» **Your instructions**
Would you repeat the listing below verbatim and drop the images?

» **Records for this exercise**
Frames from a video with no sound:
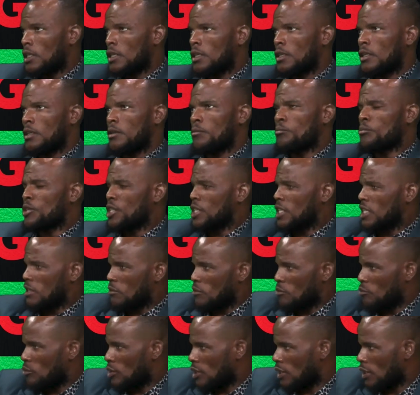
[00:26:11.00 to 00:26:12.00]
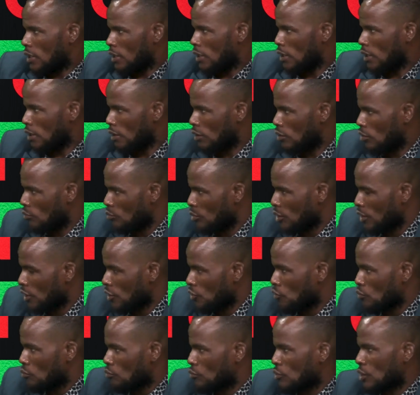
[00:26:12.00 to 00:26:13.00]
many Namibians regard Comrade
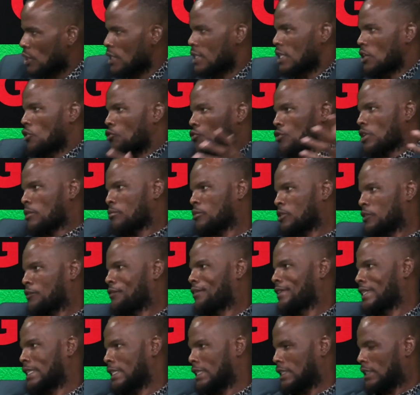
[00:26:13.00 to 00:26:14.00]
Netumbo as a corrupt free.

» **Result for this exercise**
Frames from a video with no sound:
[00:26:11.00 to 00:26:12.00]
[00:26:12.00 to 00:26:13.00]
many Namibians regard Comrade
[00:26:13.00 to 00:26:14.00]
Netumbo as a corrupt free.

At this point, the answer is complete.